Shariaphobia is, according to one dictionary, "fear or hatred of sharia law." The heated debate about the introduction of a sharia tribunal in Texas has led to accusations of shariaphobia. A writer for the Texan paper the Star-Telegram said commentators' criticisms of the tribunal show that "shariaphobia is back." So even the suggestion that we should have one law for all—a pretty standard Enlightenment idea—is now rebranded a weird, dark fear.
The purpose of all these utterly invented phobias is to delegitimize moral criticism of Islam by depicting it as irrational, fuelled by fearful thoughts that the mass media probably implanted in your unwitting brain. It's like an informal, non-legal enforcement of strictures against blasphemy. Whereas the Inquisition branded disbelievers as morally disordered "deniers," today's intolerant protectors of Islam brand critics of that religion as morally disordered "phobes." In Europe, a hotbed of phobia-policing, people have actually been arrested, convicted, and fined for the crime of "Islamophobia"—a direct echo of the Inquisition's trial and punishment of those who, in retrospect, we should probably call Bibliophobes.
It isn't only Islam and its sympathizers who use the phobe label to chill legitimate moral debate. Everyone's at it.
Gay-rights activists have become way too fond of using the word "homophobe," not only to attack actual anti-gay bigots but also to slam people who simply oppose gay marriage, for religious reasons, or who aren't in love with every aspect of the gay lifestyle. Here, too, legit moral viewpoints are reimagined as irrational fears and in the process demonized. Homosexuality was once treated as a mental illness; now criticism of homosexuality is described, in the words of psychiatrist and writer Martin Kantor, as an "emotional disorder."
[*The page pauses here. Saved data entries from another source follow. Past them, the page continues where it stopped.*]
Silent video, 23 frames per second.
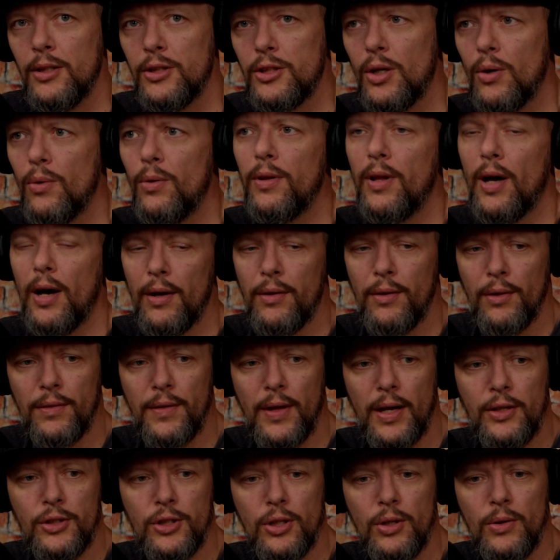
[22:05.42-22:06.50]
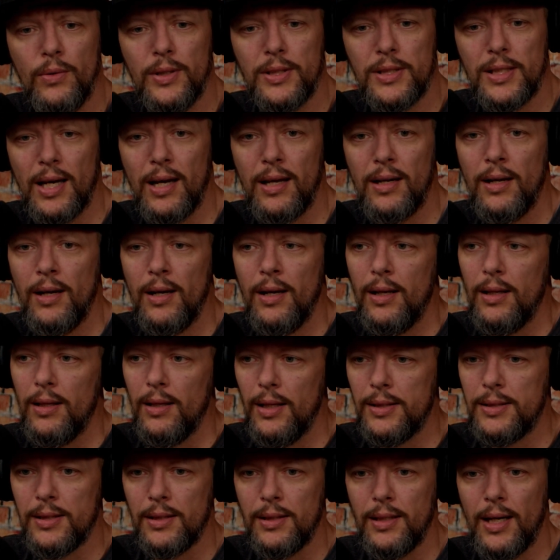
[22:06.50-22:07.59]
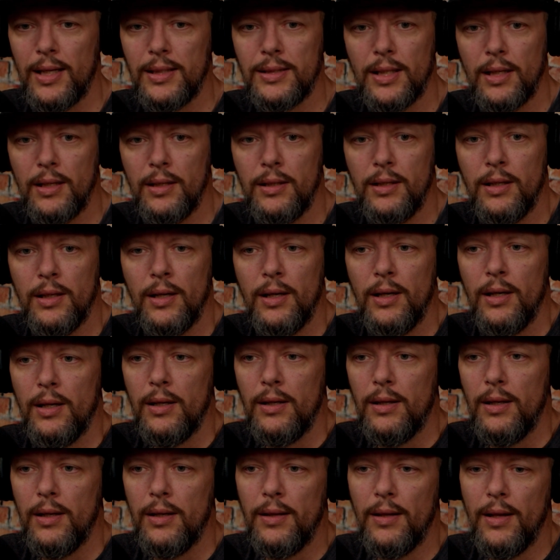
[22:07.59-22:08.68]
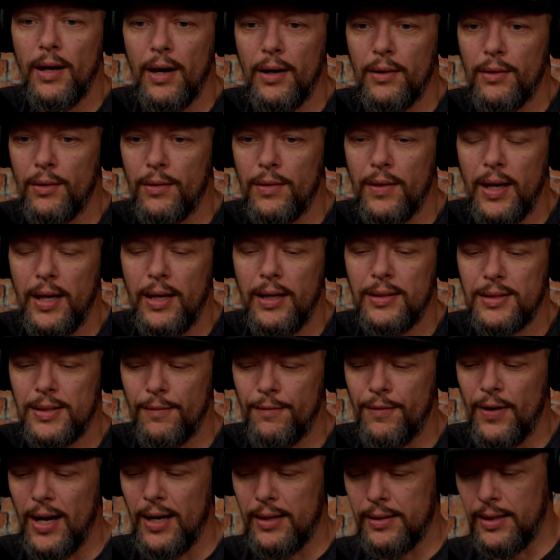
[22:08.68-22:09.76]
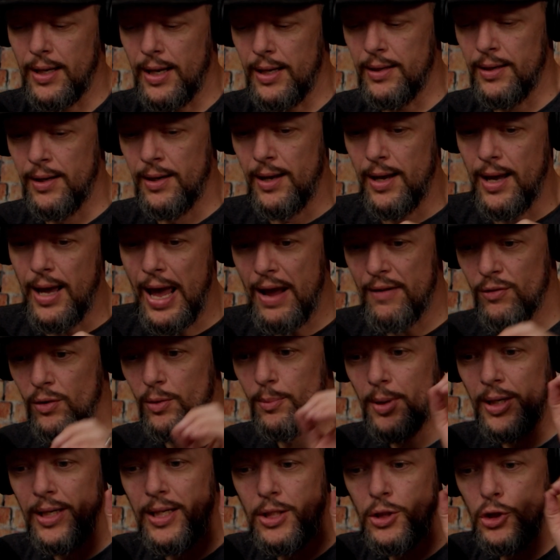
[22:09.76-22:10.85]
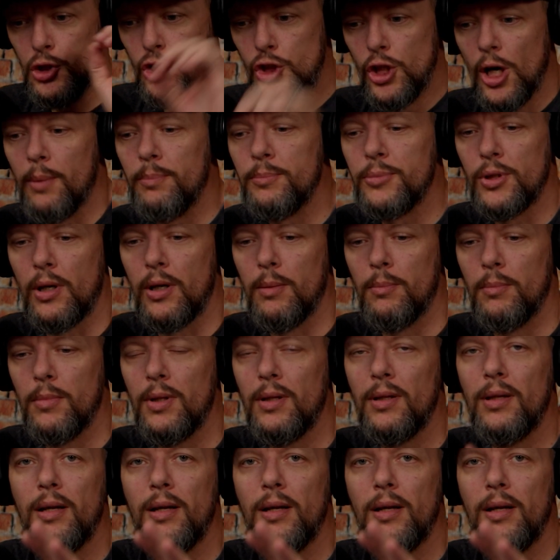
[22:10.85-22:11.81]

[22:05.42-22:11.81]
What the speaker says: So the other thing too is that, listen, guys, the other thing is the fact that everybody jumps on him.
Heaven help anyone who criticizes any aspect of transgender politics. Question the idea that boys who identify as girls should be allowed to use the girls' toilets at school and you're a transphobe. Wonder out loud if gender is at least partly biological and you're a transphobe. Accidentally call Chelsea Manning Bradley Manning and you're the most foul, irrational, phobic creature in Christendom.
There's also biphobia, lesbophobia, whorephobia (used against feminists who, wrongly in my view, want to outlaw prostitution), fatphobia, ecophobia (for people who aren't eco-friendly and, what's more, think green politics is a crock), and on it goes.
What we're witnessing is the pathologizing of dissent, the treatment of edgy or just eccentric ideas as illnesses requiring silencing or even treatment. It's a cynical attempt by certain groups and their media cheerleaders to opt-out of the battle of ideas by branding their opponents as irrational, and therefore not worthy of engagement.
Pathologizing moral thought has long been the favored tactic of the most authoritarian regimes. Think of the Soviet Union dumping dissenters in lunatic asylums. In Nineteen Eighty-Four, O'Brien, the torturer in Room 101, offers to cure Winston Smith of his anti-authority outlook: "You are mentally deranged," he tells him. "Shall I tell you why we have brought you here? To cure you! To make you sane!"
The 21st-century West is rife with O'Briens, keen to cure us of our phobias. We should respond by challenging the phobia-accusers to ditch the name-calling and instead take part in real, honest, moral debate.